### WHAT YOU WILL DO
Please reproduce all the data exactly as written and omit the pictures.
══════════════════════════════
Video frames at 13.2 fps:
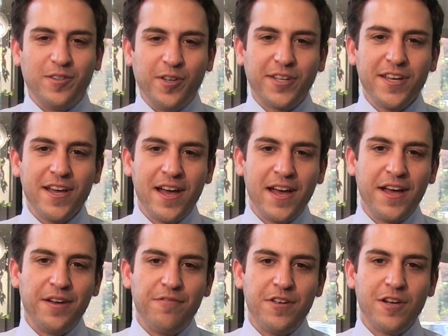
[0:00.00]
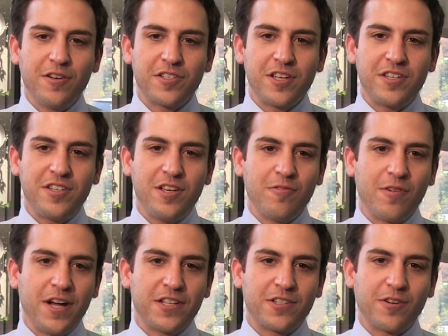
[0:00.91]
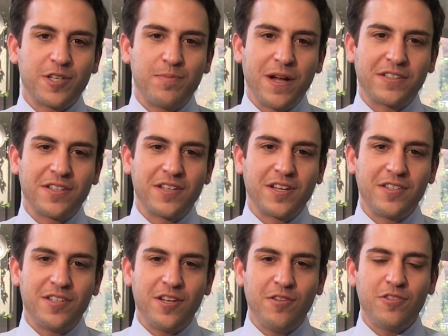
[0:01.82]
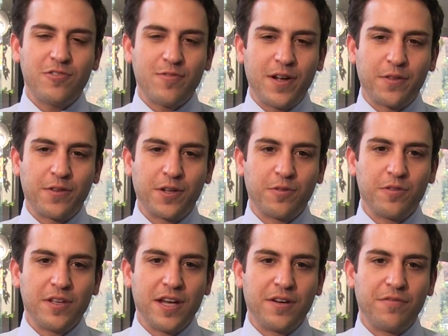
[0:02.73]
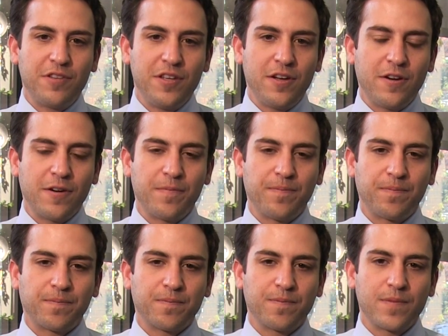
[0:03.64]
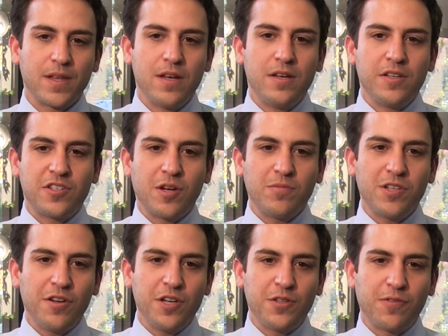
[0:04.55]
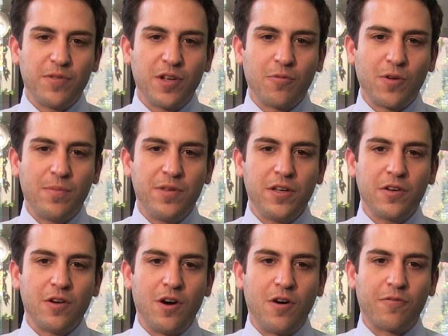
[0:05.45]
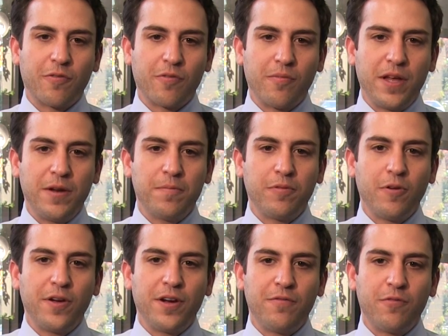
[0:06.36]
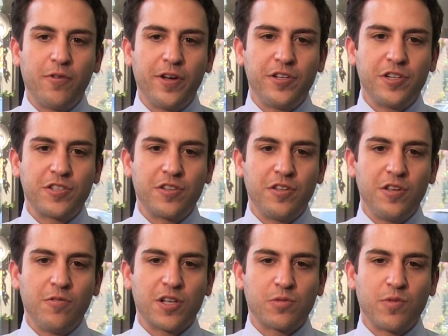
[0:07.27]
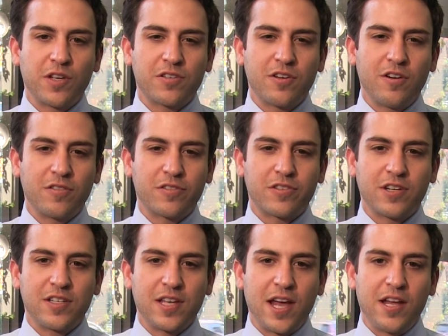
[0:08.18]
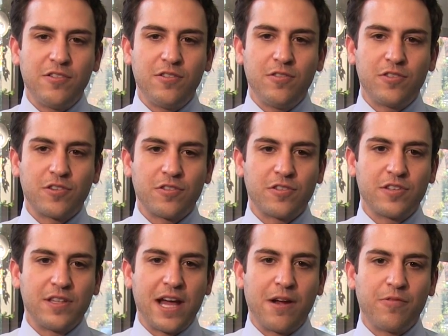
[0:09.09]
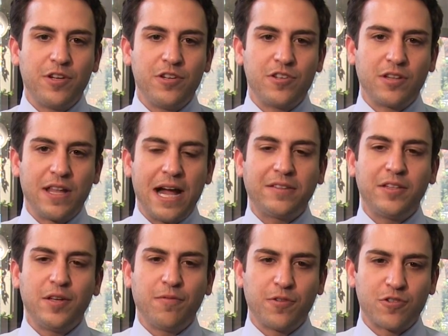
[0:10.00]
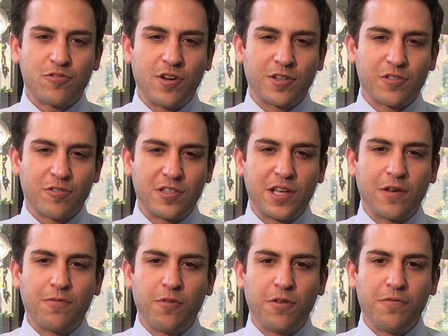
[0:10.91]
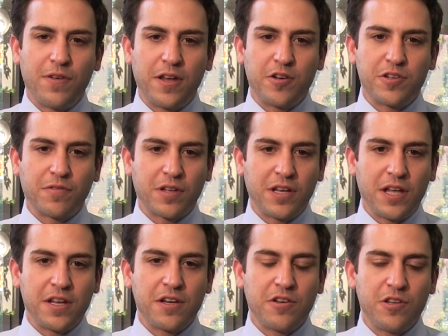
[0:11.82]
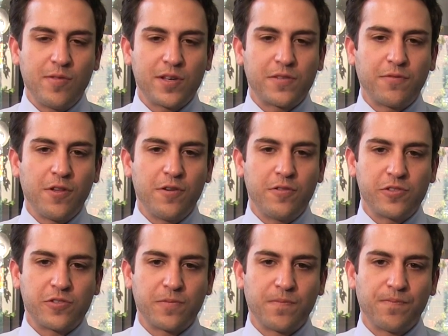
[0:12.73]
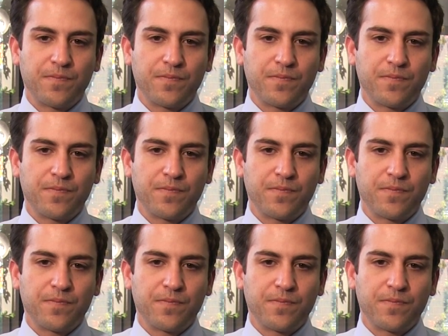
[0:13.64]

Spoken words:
Looking ahead, VLCC rates are expected to continue strengthening through the end of the year. Some tonnage from the Arabian Gulf will remain employed on voyages to the U.S. West Coast, as end users in that region lack the infrastructure to take full advantage of Canadian and U.S. flows.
══════════════════════════════
### EXERCISE ANSWER
Video frames at 13.2 fps:
[0:00.00]
[0:00.91]
[0:01.82]
[0:02.73]
[0:03.64]
[0:04.55]
[0:05.45]
[0:06.36]
[0:07.27]
[0:08.18]
[0:09.09]
[0:10.00]
[0:10.91]
[0:11.82]
[0:12.73]
[0:13.64]

Spoken words:
Looking ahead, VLCC rates are expected to continue strengthening through the end of the year. Some tonnage from the Arabian Gulf will remain employed on voyages to the U.S. West Coast, as end users in that region lack the infrastructure to take full advantage of Canadian and U.S. flows.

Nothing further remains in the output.